O estresse também desempenhou um papel potencialmente importante aqui, aumentando o risco interno. De acordo com um relatório da ESET produzido no ano passado em parceria com a empresa consultora de psicologia empresarial The Myers-Briggs Company, mostrou que 47% dos entrevistados estavam um tanto preocupados com sua capacidade de gerenciar o estresse durante a crise. Funcionários estressados podem ser mais propensos a entrar em pânico e clicar em um link malicioso ou deixar de relatar uma violação potencial ao setor de TI, alertou o relatório. Longas horas de trabalho podem ter um efeito semelhante. Dados oficiais do Escritório Nacional de Estatísticas do Reino Unido revelaram que os trabalhadores domésticos ficavam em suas mesas por, em média, cinco horas a mais do que os colegas que trabalhavam no escritório em 2020.
O relatório da ESET teve mais conclusões sobre o assunto, incluindo:
- Os CISOs relataram um aumento de 63% no crime cibernético desde o início dos lockdowns;
- Embora 80% dos entrevistados tivessem uma estratégia de trabalho remoto em vigor, apenas um quarto disse que era eficaz;
- Cerca de 80% disseram que o aumento do risco cibernético causado por fatores humanos é um desafio;
- 80% das empresas disseram que um aumento do risco de segurança cibernética causado por fatores humanos representa algum tipo de desafio.
Junto com o phishing, outras ameaças de trabalho híbrido, incluindo:
- Sequestro de RDP, que é cada vez mais usado por atores de ransomware. Isso é facilitado por credenciais fracas ou previamente violadas;
- Sistemas sem patch (por exemplo, VPNs, laptops);
- Wi-Fi e/ou dispositivos domésticos inteligentes sem senhas fortes;
- Uso de dispositivos compartilhados, situação na qual colegas de trabalho ou filhos visitam sites arriscados e baixam involuntariamente software potencialmente malicioso.

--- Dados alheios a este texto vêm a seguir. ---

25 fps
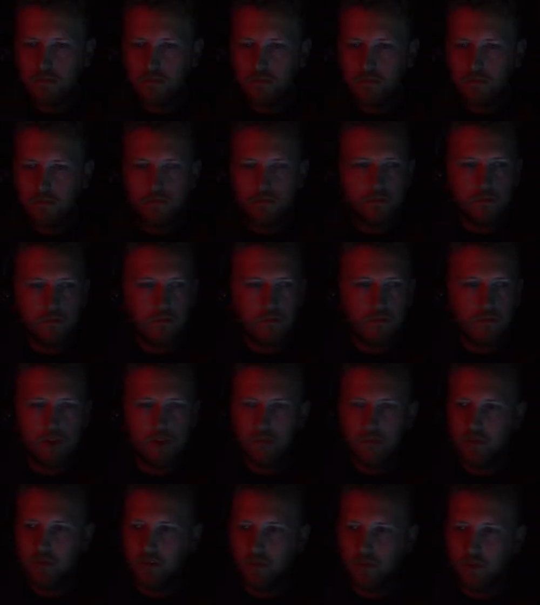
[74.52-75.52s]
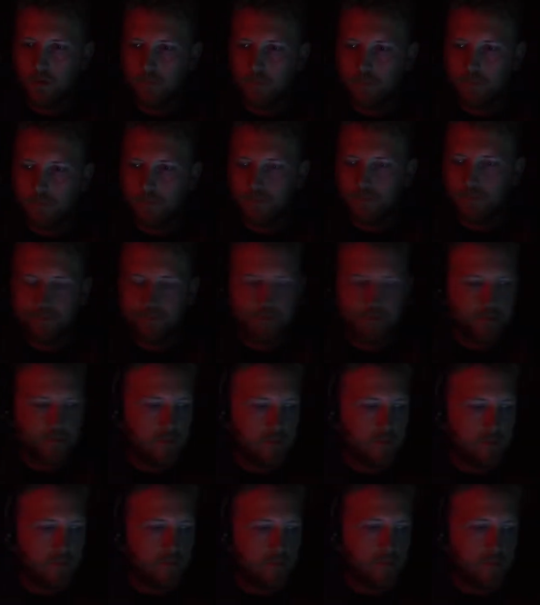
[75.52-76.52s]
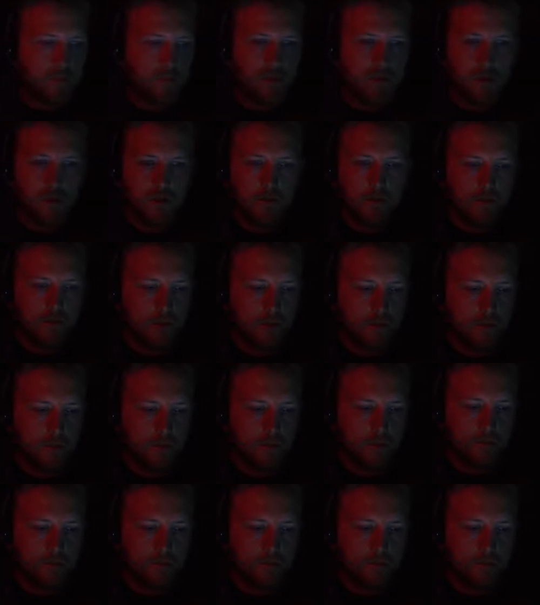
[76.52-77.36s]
they go into night vision mode, the cameras would go green.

Como proteger o ambiente de trabalho híbrido
Com um retorno parcial ao escritório, com um pouco de esperança, alguns desses desafios desaparecerão. Menos estresse e isolamento podem impactar positivamente os esforços de redução de risco. Mas também há a possibilidade de a equipe trazer os maus hábitos aprendidos durante a crise de volta ao trabalho - junto com qualquer malware oculto nos dispositivos. O transporte de laptops entre a casa e o trabalho também pode aumentar o risco de perda ou roubo de dispositivos.

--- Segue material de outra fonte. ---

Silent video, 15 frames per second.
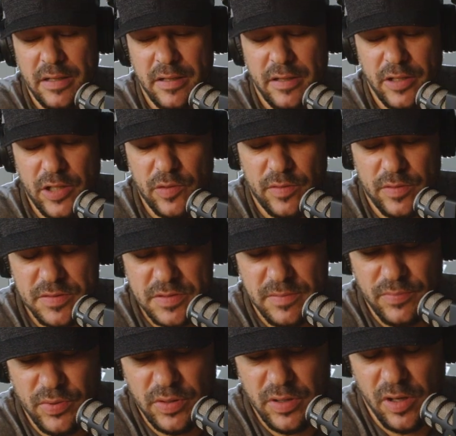you know, there's a
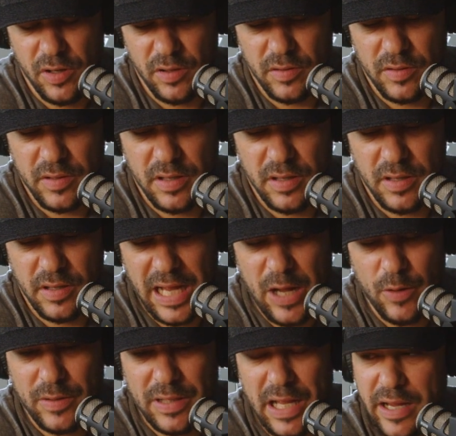book called uh,
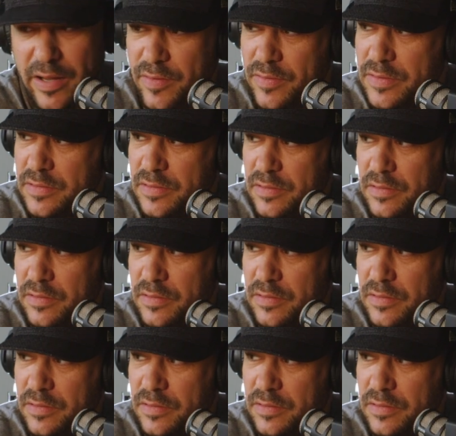Outliers.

No entanto, há coisas que as equipes de segurança podem fazer para minimizar os riscos associados ao novo ambiente de trabalho híbrido. Isso inclui:
- Ser obrigatório o uso de autenticação multifator (MFA) para todas as contas e dispositivos;
- Políticas para exigir que atualizações automáticas sejam ativadas em todos os dispositivos;
- Senhas fortes para todos os dispositivos domésticos, incluindo roteadores;
- Testes psicométricos para ajudar a identificar onde existem fraquezas humanas. Essa inteligência pode ser usada para desenvolver protocolos de segurança melhores e tornar o treinamento mais personalizado e eficaz;
- Avaliação/auditoria rigorosa de fornecedores e suas capacidades para mitigar ameaças internas;
- Ferramentas de prevenção de perda de dados;
- Segmentação de rede;
- Restringindo direitos de acesso ao princípio de privilégios mínimos;
- Usar o modelo Zero Trust para limitar os danos que podem ser causados por incidentes internos;
- Modificar a cultura de trabalho para que os que estão em casa não se esgotem.
O gerenciamento de riscos internos tem tudo a ver com tentar proteger o elo mais fraco do comprometimento. Com as políticas e processos de melhores práticas apoiados pela tecnologia certa, há esperança para um ambiente de trabalho híbrido mais seguro.